The Federal Deposit Insurance Corp introduced a series of proposals this week aiming to align new Basel capital standards for banks and FDIC insurance assessments.

The proposals would revise the way the FDIC calculates payments required for the agency fund designed to protect depositors against bank failures.

The FDIC takes into account institutions’ capital levels when determining insurance premiums. Under the new proposals all banks would be required to take a standardized approach when measuring capital and calculating counterparty risk. This type of risk in particular, is factored into the FDIC’s rate assessment for nine highly complex banks.
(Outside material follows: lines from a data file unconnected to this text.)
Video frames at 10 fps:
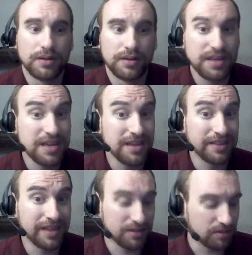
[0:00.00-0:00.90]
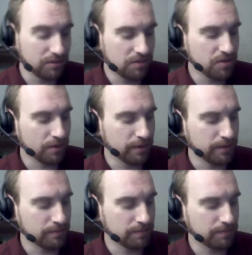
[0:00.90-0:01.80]
thinking that you're
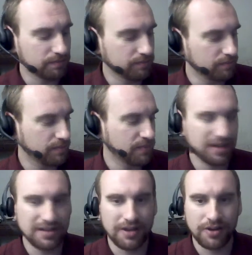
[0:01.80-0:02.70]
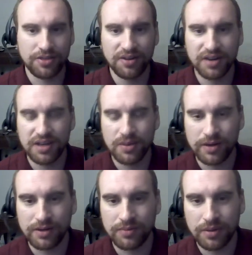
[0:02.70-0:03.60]
in 1930 when
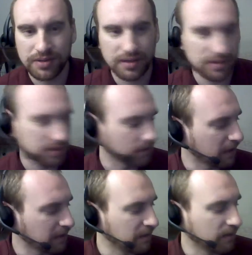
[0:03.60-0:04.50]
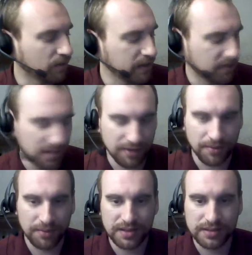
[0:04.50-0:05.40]
he wrote this, or 1920 when he
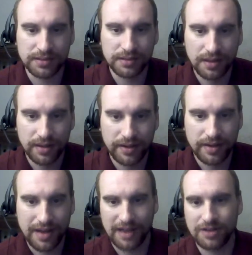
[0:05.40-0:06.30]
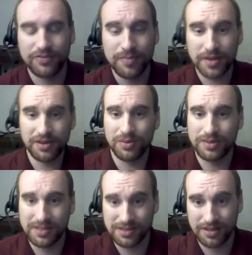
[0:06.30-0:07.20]
wrote this, and you're familiar with
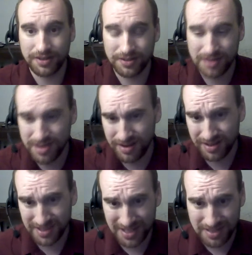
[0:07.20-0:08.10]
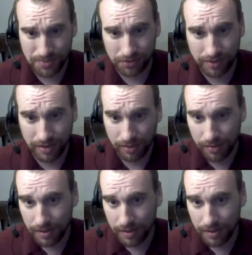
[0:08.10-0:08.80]
these authors and they're accessible to you.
Under Basel III capital rules, these complex banks are granted some greater flexibility in assessing counterparty exposure, which often result in lower premiums. The new proposal requiring a standardized approach could result in higher premiums for these institutions. Other smaller banks would not see any changes in premiums from the proposed changes.

FDIC chief Martin Gruenberg was quoted in a meeting of the FDIC board this week saying,

“It’s important that the capital categories that we use for deposit insurance assessments appropriately reflect the changes in the capital rules to maintain consistency in risk measurement and not increase reporting burden for smaller banks.”
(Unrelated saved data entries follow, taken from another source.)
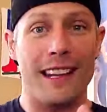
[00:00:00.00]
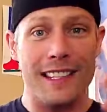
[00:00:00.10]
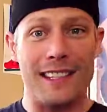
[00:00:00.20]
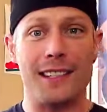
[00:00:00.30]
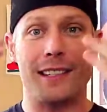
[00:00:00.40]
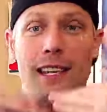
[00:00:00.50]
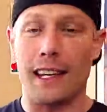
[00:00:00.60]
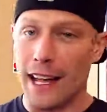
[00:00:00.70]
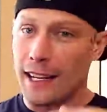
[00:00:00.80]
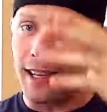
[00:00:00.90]
This is
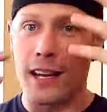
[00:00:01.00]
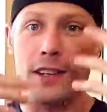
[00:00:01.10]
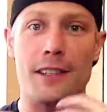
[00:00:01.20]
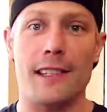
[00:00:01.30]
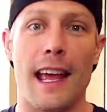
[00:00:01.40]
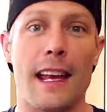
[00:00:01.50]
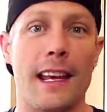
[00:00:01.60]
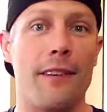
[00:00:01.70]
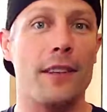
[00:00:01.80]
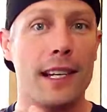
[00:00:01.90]
getting the
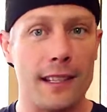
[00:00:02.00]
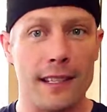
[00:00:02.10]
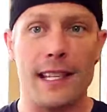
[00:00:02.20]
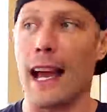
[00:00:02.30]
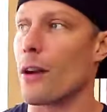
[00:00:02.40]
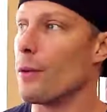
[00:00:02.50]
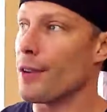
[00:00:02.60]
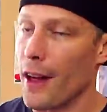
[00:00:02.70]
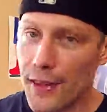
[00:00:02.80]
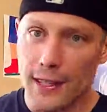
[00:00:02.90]
understanding. If you need the tech, we've
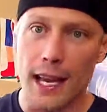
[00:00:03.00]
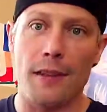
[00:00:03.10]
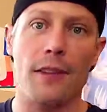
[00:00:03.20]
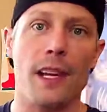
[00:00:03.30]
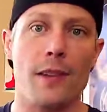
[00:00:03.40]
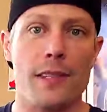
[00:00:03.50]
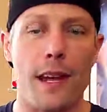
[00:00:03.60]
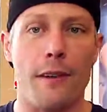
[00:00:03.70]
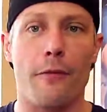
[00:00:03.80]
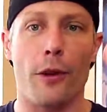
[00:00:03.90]
got the tech videos
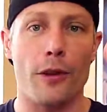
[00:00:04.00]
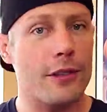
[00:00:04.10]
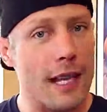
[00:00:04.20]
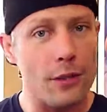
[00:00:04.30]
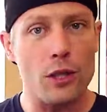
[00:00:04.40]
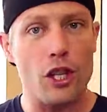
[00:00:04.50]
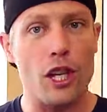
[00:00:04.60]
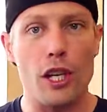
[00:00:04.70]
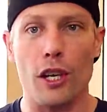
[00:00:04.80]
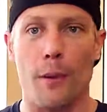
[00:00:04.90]
there for you. So that's what you're
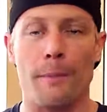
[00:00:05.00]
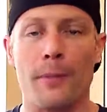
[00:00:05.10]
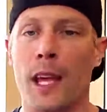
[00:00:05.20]
going to do.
This change is necessary, according to the FDIC, in order to avoid two sets of capital ratios from being reported. The proposals will remain open for 60 days of public comment. If approved, all changes would go into effect in the first quarter of 2015.

This aspect of the proposals is part of overall efforts by the FDIC to align general risk categories used to price assessments with changes outlined in Basel III final rules. Under these categories, “well-capitalized” banks are charged more favorable rates. A new leverage ratio approved by the FDIC earlier this year will go into effect Jan. 2018 requiring a minimum 6% leverage ratio in order to be well capitalized and a 3% leverage ratio to be considered adequately capitalized.